Records shown: Begin

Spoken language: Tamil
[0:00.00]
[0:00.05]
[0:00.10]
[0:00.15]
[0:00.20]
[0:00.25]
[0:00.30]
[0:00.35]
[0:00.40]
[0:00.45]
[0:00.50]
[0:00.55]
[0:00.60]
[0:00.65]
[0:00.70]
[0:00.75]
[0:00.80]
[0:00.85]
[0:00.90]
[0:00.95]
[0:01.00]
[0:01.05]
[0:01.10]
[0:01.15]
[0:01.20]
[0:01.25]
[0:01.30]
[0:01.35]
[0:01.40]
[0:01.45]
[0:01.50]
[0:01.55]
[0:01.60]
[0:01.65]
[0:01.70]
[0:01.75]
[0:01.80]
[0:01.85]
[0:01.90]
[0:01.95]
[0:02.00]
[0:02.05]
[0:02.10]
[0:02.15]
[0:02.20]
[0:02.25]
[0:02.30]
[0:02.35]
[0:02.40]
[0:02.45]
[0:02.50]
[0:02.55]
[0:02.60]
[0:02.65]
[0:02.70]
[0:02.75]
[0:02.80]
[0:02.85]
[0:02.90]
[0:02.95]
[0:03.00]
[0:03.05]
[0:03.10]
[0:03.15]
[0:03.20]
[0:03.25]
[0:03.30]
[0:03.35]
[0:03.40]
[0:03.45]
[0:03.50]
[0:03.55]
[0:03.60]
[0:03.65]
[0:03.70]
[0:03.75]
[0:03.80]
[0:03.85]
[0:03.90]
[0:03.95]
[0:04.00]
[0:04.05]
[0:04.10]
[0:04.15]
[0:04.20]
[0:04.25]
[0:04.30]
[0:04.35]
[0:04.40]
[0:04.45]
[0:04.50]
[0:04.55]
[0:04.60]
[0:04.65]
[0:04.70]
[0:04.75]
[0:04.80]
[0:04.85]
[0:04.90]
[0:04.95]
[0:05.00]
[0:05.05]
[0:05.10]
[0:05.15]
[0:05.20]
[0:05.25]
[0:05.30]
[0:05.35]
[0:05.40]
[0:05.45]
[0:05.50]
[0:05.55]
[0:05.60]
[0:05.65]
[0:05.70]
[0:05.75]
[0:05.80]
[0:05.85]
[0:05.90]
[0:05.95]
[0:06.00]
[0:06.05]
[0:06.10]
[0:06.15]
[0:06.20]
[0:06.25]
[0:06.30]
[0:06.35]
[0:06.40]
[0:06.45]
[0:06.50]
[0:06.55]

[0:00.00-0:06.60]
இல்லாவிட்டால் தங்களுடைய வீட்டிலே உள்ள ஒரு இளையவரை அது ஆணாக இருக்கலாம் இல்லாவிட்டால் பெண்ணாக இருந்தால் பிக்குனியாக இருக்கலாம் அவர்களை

Records shown: End
Records shown: Begin

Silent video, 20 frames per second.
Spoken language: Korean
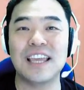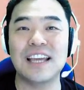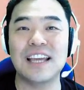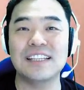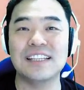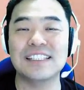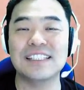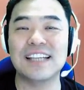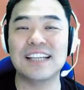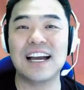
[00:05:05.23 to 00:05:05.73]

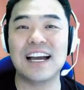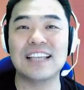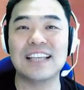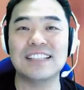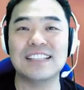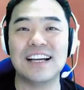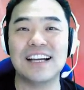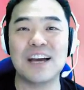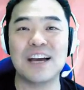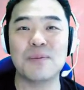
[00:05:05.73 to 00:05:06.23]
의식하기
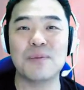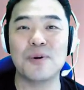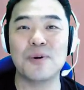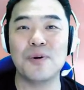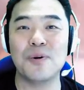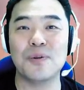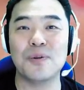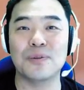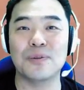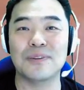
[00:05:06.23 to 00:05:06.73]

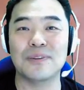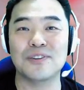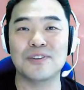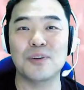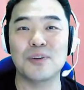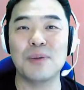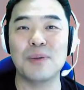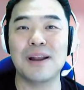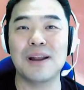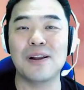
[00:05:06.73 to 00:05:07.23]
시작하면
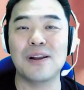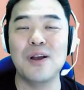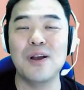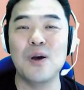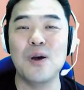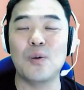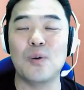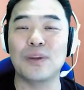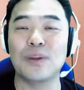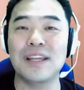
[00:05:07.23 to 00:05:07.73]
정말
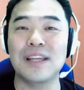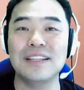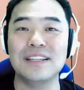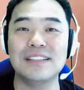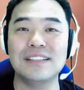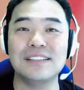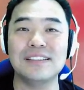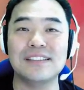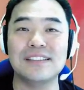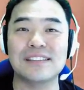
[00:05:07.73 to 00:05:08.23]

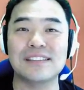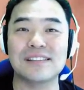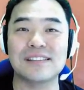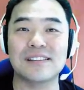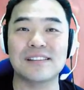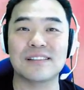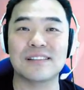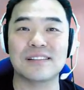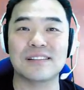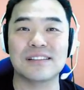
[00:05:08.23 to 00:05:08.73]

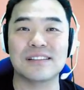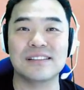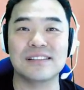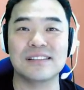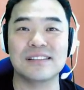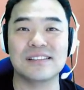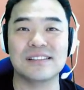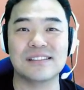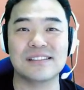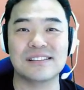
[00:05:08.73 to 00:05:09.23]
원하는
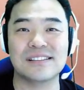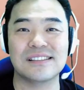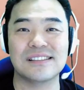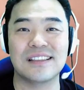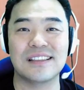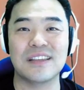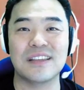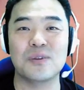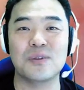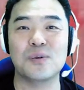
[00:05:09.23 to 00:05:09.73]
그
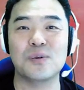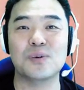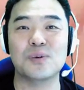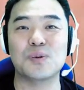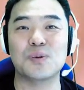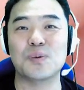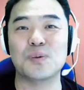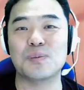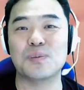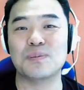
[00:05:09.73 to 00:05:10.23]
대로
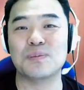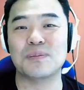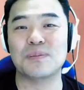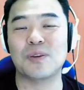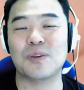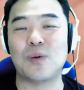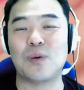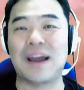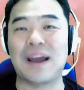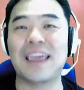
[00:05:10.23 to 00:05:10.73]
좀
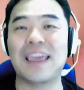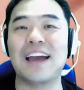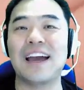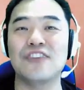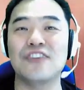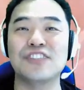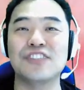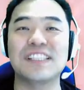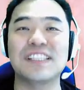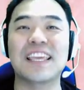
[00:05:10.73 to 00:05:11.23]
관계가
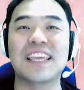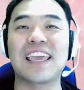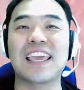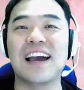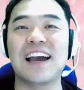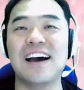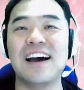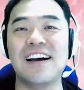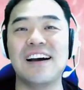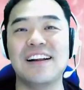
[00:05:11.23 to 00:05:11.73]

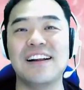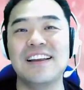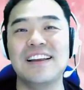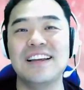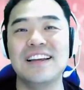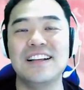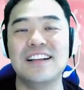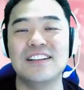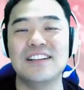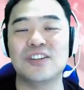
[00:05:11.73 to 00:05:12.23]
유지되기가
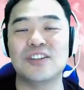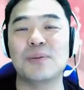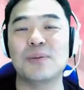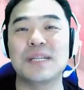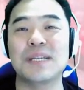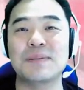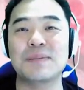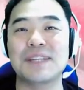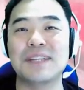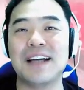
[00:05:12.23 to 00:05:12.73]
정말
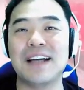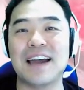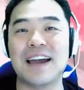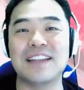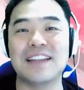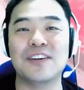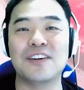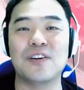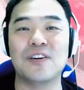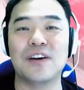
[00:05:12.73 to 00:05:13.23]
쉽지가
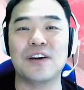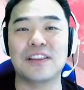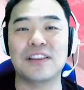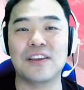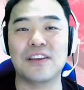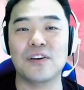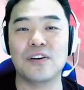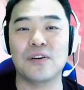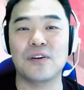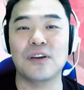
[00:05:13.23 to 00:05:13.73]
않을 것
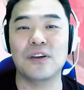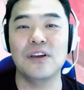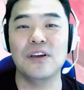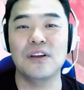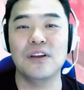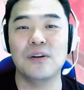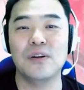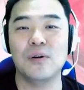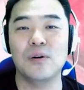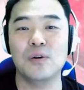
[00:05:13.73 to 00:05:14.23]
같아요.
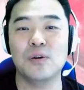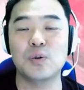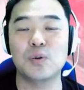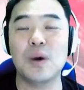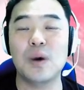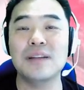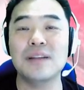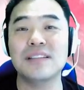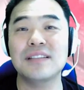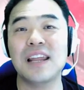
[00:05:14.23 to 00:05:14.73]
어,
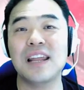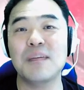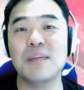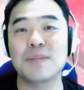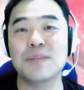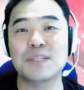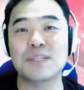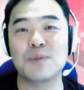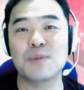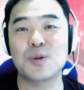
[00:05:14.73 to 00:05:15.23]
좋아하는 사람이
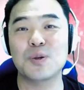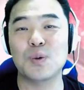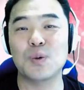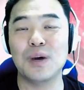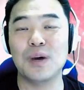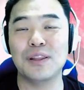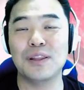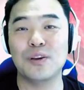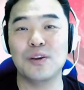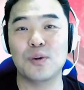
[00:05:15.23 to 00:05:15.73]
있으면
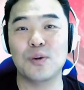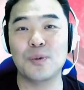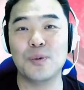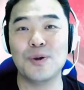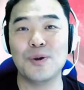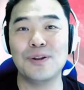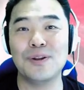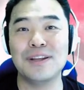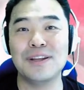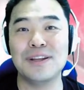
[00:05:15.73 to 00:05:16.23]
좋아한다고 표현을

Records shown: End

Which lines in the records contain the word "language"? Copy each one.

Your response:
Spoken language: Tamil
Spoken language: Korean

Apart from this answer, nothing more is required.